= Beginning of Section =

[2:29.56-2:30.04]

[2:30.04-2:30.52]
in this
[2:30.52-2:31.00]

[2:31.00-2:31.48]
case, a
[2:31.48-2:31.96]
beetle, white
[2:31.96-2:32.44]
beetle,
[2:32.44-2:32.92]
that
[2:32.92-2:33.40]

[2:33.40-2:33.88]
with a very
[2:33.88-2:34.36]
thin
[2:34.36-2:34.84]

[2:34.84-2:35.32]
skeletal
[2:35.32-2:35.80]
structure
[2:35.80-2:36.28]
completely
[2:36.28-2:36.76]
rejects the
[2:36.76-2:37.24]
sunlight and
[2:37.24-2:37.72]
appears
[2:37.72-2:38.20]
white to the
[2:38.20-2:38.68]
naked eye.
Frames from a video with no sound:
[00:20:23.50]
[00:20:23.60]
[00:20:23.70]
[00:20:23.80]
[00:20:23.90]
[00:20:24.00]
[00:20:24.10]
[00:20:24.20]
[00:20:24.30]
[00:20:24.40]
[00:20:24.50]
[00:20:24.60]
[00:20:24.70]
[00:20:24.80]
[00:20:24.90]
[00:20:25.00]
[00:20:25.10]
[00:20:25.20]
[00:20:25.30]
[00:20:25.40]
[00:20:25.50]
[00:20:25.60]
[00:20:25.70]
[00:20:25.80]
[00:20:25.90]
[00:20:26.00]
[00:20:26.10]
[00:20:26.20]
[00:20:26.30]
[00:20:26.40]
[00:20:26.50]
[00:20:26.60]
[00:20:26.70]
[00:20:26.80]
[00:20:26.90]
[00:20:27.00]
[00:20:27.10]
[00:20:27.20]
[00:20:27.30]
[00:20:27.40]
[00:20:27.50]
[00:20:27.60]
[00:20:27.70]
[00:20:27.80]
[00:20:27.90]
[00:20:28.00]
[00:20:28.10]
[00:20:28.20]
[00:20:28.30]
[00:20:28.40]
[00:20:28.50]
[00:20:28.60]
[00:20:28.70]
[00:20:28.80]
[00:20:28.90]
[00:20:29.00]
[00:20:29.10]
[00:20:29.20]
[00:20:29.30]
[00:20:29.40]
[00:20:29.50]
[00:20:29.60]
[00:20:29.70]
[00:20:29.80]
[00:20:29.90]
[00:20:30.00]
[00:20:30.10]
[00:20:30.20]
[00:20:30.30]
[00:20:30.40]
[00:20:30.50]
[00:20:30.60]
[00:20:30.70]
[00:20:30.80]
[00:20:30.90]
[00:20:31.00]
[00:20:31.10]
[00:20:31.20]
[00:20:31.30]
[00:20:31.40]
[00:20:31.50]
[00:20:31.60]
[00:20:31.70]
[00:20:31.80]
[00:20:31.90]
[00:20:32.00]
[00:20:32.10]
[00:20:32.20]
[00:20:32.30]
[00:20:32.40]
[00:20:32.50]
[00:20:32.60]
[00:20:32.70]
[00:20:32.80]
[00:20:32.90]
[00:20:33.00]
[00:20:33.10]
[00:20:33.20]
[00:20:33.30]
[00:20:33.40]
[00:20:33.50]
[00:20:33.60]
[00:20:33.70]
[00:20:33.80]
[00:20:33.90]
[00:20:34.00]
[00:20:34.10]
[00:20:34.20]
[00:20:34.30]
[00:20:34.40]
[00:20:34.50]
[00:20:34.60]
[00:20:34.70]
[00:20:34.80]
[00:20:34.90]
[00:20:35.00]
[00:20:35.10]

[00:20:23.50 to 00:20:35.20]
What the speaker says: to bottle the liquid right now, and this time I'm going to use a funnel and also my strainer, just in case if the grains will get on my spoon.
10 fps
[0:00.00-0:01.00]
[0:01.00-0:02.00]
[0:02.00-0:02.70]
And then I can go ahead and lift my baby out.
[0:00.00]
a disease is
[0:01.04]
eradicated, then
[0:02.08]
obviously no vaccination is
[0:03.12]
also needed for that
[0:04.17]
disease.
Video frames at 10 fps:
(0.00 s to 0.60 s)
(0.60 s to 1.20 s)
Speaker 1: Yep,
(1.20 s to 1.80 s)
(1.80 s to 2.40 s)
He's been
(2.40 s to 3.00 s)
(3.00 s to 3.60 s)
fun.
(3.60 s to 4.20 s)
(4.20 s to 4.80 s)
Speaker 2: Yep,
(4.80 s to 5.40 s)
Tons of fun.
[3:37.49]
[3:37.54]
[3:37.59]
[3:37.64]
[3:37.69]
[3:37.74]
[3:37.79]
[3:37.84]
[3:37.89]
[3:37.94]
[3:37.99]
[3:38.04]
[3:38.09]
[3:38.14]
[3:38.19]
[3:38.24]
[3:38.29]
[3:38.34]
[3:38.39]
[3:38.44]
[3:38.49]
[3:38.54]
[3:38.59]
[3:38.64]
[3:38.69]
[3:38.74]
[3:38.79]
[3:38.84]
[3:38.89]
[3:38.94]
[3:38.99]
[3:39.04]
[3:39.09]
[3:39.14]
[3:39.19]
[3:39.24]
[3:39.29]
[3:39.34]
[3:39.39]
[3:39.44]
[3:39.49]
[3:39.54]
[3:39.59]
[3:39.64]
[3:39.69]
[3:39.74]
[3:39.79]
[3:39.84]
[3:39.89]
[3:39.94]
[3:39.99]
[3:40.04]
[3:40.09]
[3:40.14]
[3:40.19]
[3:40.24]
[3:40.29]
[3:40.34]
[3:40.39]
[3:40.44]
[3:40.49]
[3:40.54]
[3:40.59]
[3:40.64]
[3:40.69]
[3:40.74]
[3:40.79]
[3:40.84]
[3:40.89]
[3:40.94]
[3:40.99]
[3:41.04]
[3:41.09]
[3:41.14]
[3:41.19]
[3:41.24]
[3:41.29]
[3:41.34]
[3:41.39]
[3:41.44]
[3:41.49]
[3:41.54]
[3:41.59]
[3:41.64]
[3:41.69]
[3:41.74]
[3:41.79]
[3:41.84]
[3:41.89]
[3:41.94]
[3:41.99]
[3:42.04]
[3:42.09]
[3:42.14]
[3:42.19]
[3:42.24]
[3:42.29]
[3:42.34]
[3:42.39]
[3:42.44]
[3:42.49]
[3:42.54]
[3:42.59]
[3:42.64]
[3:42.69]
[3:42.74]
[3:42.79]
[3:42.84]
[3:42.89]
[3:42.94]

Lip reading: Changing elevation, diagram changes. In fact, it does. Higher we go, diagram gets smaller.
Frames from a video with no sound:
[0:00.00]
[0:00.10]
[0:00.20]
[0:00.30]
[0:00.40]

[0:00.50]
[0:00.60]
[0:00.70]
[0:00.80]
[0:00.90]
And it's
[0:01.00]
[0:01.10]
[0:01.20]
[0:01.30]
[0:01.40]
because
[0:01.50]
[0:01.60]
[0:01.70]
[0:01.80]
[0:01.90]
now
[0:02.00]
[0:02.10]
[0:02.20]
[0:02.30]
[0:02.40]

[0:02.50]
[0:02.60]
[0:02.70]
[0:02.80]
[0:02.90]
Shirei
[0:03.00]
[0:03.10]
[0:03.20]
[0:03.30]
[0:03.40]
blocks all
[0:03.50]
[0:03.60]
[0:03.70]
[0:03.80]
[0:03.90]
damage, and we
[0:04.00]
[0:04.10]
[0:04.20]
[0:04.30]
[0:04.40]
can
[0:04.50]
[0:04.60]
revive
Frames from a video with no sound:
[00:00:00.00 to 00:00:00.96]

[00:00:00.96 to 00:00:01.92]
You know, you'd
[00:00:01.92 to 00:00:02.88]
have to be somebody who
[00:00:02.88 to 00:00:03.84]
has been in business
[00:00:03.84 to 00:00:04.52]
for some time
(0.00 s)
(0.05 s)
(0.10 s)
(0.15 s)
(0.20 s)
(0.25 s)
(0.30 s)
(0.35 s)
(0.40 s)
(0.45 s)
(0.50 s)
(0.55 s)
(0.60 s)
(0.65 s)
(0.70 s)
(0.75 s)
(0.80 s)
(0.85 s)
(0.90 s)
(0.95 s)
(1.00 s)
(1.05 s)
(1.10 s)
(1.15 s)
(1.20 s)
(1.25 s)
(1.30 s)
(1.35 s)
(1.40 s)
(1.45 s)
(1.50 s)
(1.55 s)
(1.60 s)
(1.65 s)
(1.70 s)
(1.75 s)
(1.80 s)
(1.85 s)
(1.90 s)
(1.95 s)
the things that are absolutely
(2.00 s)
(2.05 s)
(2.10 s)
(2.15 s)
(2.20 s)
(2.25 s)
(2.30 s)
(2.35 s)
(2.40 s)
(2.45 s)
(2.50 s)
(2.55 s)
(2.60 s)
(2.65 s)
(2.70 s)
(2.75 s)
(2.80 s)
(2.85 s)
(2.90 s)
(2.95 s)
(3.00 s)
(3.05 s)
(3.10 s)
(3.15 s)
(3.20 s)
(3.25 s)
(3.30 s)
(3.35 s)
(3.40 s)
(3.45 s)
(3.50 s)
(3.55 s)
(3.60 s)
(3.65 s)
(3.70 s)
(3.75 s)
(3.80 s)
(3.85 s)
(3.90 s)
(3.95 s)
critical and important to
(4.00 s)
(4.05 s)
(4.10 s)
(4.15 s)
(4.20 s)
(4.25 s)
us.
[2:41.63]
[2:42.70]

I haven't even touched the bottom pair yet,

= End of Section =

• _INSTRUCTIONS FOR THE TASK_
Return, please, the lines of the data from the first through the line containing "[00:20:25.60]", both kept, exactly as they stand and nothing more.

• _WRITTEN ANSWER_
[2:29.56-2:30.04]

[2:30.04-2:30.52]
in this
[2:30.52-2:31.00]

[2:31.00-2:31.48]
case, a
[2:31.48-2:31.96]
beetle, white
[2:31.96-2:32.44]
beetle,
[2:32.44-2:32.92]
that
[2:32.92-2:33.40]

[2:33.40-2:33.88]
with a very
[2:33.88-2:34.36]
thin
[2:34.36-2:34.84]

[2:34.84-2:35.32]
skeletal
[2:35.32-2:35.80]
structure
[2:35.80-2:36.28]
completely
[2:36.28-2:36.76]
rejects the
[2:36.76-2:37.24]
sunlight and
[2:37.24-2:37.72]
appears
[2:37.72-2:38.20]
white to the
[2:38.20-2:38.68]
naked eye.
Frames from a video with no sound:
[00:20:23.50]
[00:20:23.60]
[00:20:23.70]
[00:20:23.80]
[00:20:23.90]
[00:20:24.00]
[00:20:24.10]
[00:20:24.20]
[00:20:24.30]
[00:20:24.40]
[00:20:24.50]
[00:20:24.60]
[00:20:24.70]
[00:20:24.80]
[00:20:24.90]
[00:20:25.00]
[00:20:25.10]
[00:20:25.20]
[00:20:25.30]
[00:20:25.40]
[00:20:25.50]
[00:20:25.60]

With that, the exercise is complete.